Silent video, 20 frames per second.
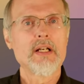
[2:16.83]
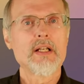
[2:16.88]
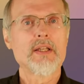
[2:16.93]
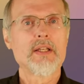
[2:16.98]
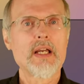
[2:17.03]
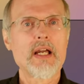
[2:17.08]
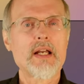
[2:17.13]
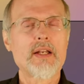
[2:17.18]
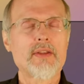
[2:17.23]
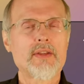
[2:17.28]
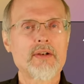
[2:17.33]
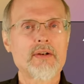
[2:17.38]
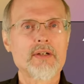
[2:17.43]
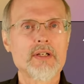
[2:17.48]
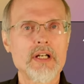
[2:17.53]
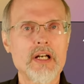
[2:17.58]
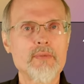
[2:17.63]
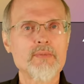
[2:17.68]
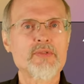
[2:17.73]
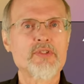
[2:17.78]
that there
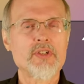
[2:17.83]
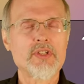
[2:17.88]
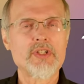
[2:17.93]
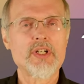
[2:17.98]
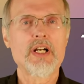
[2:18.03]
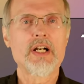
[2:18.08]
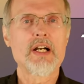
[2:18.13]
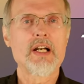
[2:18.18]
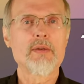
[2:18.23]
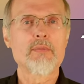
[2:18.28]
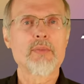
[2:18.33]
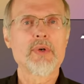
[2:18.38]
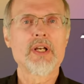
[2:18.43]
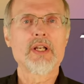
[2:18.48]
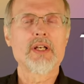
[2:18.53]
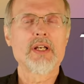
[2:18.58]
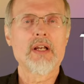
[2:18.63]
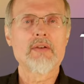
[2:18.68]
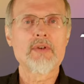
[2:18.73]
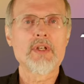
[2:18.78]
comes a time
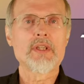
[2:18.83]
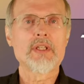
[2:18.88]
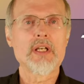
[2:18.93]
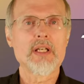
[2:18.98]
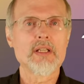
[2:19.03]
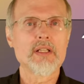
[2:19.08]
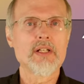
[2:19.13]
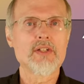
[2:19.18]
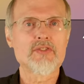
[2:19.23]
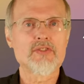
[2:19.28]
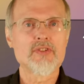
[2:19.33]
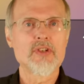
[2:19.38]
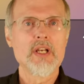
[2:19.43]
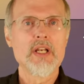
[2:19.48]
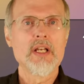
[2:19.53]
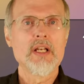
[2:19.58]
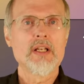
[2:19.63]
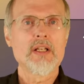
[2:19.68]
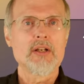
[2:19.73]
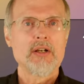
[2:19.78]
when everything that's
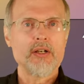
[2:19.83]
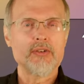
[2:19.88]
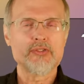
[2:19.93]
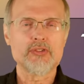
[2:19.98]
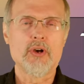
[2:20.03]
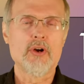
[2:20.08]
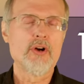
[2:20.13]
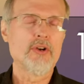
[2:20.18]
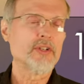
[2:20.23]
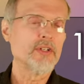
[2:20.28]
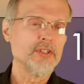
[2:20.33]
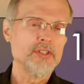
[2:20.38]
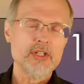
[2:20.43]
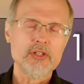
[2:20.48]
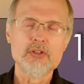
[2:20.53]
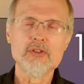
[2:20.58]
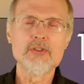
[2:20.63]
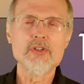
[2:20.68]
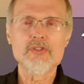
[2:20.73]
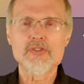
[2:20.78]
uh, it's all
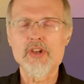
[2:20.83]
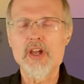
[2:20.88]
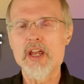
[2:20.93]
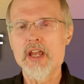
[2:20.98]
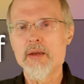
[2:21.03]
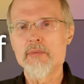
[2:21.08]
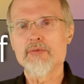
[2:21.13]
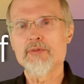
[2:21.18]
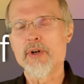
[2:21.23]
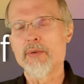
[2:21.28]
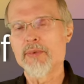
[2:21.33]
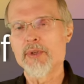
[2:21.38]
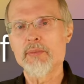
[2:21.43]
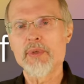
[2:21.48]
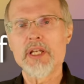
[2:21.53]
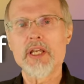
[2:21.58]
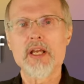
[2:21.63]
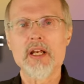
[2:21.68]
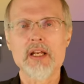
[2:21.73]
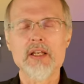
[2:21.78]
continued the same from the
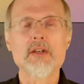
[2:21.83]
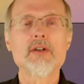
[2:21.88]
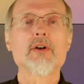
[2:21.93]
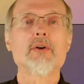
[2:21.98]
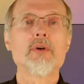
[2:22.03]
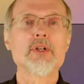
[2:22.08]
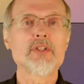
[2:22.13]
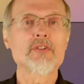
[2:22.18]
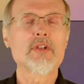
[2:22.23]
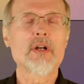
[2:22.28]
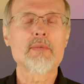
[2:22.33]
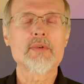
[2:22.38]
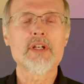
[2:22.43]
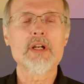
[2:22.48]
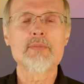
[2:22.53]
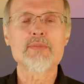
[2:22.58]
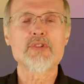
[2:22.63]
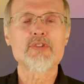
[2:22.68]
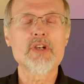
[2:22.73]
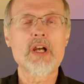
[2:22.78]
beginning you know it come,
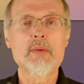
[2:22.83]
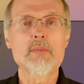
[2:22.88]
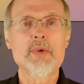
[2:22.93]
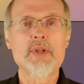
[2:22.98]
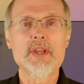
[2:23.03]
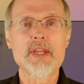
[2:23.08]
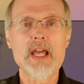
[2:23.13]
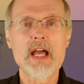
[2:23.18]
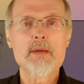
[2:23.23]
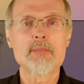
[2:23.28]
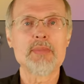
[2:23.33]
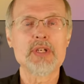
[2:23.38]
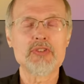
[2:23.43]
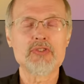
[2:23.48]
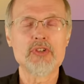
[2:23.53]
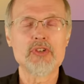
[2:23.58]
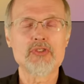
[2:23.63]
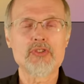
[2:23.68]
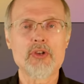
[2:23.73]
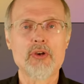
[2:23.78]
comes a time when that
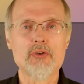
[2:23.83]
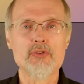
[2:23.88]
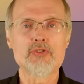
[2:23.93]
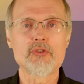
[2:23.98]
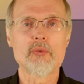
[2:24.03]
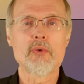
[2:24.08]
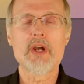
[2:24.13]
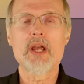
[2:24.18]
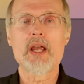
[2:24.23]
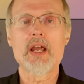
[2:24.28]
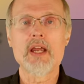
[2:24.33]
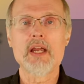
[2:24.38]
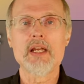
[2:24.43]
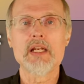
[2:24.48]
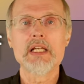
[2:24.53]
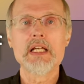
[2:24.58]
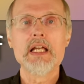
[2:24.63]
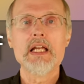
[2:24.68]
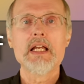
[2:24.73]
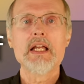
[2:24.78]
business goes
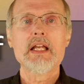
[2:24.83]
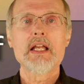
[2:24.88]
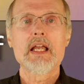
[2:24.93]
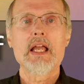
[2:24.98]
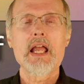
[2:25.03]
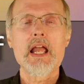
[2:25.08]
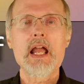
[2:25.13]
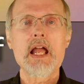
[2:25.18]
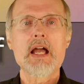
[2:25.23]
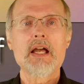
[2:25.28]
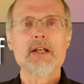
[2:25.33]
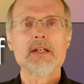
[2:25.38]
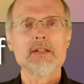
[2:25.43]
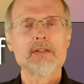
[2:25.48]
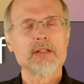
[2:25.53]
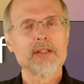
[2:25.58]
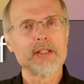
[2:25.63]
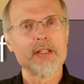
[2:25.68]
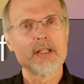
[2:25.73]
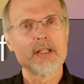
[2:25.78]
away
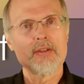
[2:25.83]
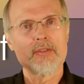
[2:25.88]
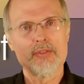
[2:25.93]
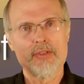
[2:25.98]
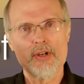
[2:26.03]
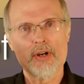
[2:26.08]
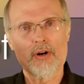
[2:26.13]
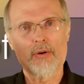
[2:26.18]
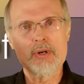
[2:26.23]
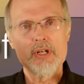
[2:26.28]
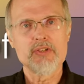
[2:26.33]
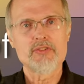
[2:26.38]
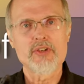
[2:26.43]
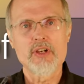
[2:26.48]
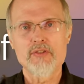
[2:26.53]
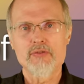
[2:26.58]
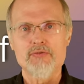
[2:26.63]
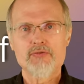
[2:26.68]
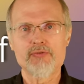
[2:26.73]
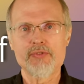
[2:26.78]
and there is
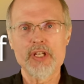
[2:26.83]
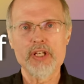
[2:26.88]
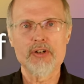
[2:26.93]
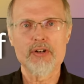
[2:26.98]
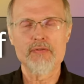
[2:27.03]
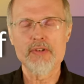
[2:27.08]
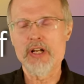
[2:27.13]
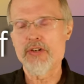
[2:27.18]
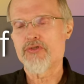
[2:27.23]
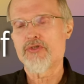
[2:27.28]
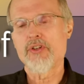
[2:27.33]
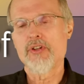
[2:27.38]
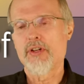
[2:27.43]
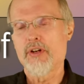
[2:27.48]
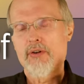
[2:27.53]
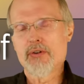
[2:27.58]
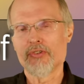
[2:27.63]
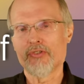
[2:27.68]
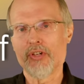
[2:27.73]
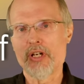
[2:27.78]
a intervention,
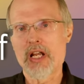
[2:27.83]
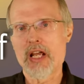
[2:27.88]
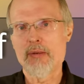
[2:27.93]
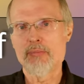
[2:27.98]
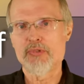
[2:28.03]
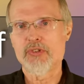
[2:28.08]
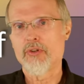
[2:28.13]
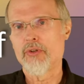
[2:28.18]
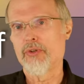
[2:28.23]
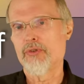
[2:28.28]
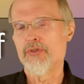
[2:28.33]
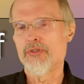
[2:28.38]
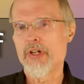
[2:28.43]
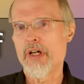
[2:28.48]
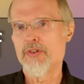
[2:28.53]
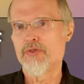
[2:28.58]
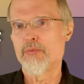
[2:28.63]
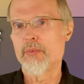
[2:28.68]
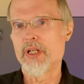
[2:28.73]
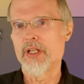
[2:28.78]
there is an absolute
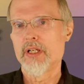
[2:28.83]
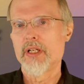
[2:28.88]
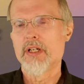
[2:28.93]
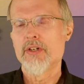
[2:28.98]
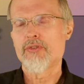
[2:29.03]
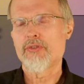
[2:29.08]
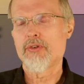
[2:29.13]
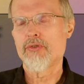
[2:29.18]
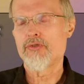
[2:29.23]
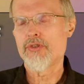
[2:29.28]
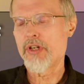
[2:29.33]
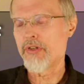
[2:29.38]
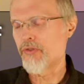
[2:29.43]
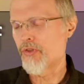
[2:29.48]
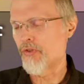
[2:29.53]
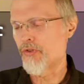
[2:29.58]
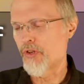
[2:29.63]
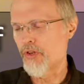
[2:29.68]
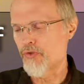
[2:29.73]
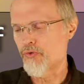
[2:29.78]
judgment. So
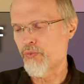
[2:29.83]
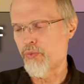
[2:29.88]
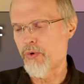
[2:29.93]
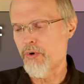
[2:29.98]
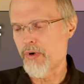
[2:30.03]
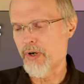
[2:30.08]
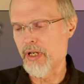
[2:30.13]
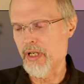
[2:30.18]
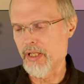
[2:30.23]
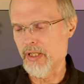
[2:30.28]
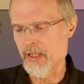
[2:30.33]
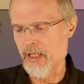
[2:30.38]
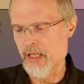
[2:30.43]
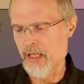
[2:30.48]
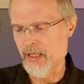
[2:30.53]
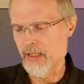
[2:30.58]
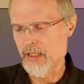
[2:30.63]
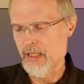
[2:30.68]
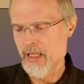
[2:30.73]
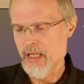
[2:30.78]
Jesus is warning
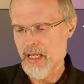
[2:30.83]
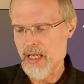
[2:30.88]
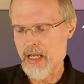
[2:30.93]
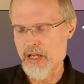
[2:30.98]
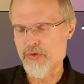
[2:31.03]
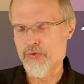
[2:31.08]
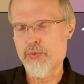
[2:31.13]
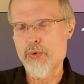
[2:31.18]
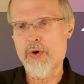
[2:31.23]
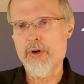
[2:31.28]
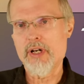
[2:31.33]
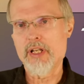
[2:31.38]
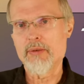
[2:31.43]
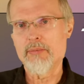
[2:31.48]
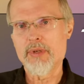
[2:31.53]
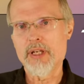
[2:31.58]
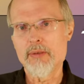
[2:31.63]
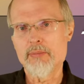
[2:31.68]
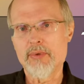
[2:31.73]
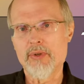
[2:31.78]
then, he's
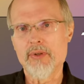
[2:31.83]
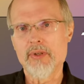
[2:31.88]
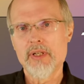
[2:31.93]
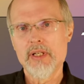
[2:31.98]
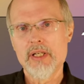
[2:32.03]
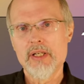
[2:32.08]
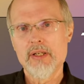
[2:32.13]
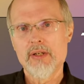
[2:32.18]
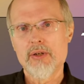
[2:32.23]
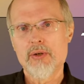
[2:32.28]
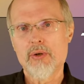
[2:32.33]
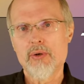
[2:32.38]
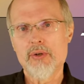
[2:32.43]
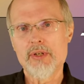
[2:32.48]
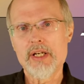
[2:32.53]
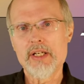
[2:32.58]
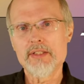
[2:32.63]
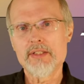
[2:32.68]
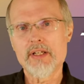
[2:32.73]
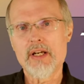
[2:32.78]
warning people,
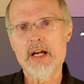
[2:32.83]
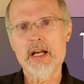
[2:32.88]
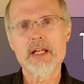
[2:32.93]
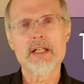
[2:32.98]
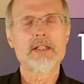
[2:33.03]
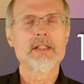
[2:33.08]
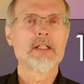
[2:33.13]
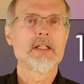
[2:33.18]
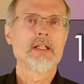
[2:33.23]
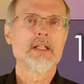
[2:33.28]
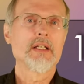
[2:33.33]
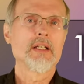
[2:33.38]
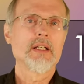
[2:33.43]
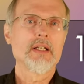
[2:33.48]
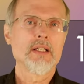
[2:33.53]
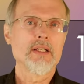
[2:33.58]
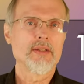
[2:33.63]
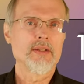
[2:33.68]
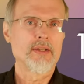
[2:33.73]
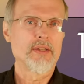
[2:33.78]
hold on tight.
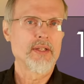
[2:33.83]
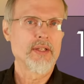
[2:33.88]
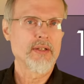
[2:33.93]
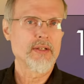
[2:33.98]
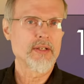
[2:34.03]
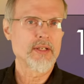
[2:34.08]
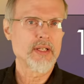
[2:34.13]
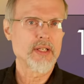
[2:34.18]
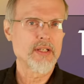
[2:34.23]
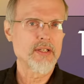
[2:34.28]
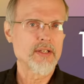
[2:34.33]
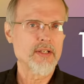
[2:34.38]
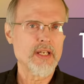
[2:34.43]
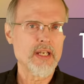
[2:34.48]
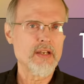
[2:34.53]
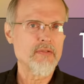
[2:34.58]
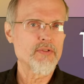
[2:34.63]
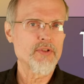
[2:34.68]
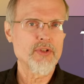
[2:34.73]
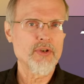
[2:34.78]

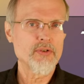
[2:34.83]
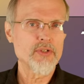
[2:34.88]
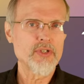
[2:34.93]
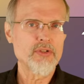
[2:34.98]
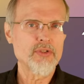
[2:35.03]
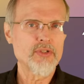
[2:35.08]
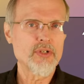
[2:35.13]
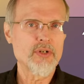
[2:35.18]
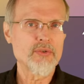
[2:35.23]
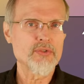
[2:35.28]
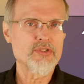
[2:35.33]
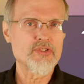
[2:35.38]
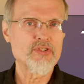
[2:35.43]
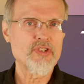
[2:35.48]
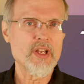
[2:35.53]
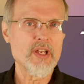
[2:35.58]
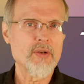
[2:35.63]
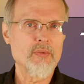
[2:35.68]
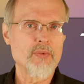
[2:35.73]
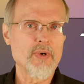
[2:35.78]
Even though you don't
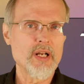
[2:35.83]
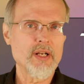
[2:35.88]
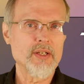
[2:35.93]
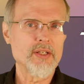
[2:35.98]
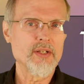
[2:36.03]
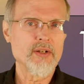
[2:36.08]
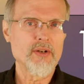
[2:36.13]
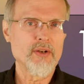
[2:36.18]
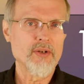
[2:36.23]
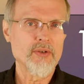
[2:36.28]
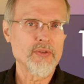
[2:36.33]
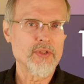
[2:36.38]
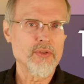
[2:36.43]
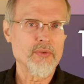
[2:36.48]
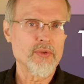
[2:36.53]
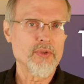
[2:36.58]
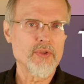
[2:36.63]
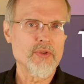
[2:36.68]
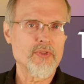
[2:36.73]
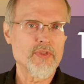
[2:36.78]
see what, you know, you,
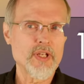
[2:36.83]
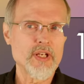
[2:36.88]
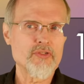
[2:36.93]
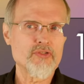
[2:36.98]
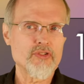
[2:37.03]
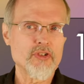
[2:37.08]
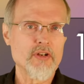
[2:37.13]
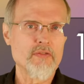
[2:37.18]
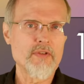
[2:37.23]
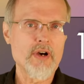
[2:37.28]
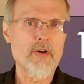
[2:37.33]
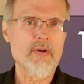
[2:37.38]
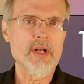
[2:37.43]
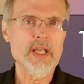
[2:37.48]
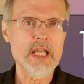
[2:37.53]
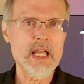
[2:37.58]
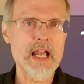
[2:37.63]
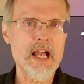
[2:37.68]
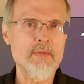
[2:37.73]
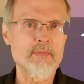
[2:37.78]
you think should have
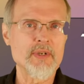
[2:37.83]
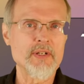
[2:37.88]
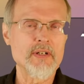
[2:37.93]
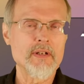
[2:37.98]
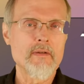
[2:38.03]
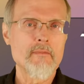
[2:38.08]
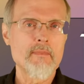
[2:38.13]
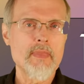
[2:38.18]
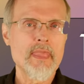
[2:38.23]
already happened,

◆ ◆ ◆

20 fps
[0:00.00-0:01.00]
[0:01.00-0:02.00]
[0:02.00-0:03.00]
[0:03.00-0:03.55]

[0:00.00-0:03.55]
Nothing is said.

◆ ◆ ◆

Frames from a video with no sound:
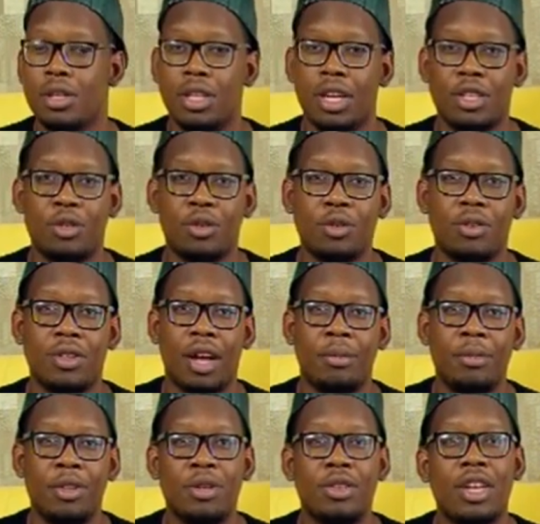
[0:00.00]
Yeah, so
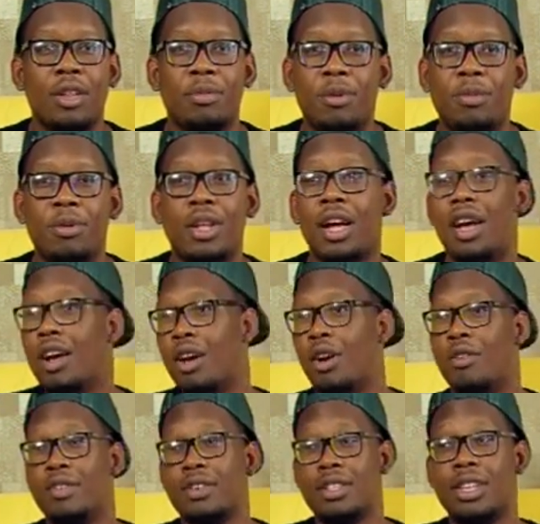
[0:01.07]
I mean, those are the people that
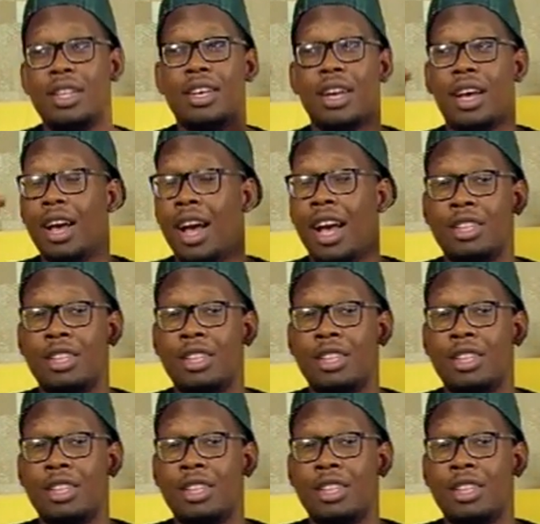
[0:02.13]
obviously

◆ ◆ ◆

Write the number of data lines with "video", nothing else.

2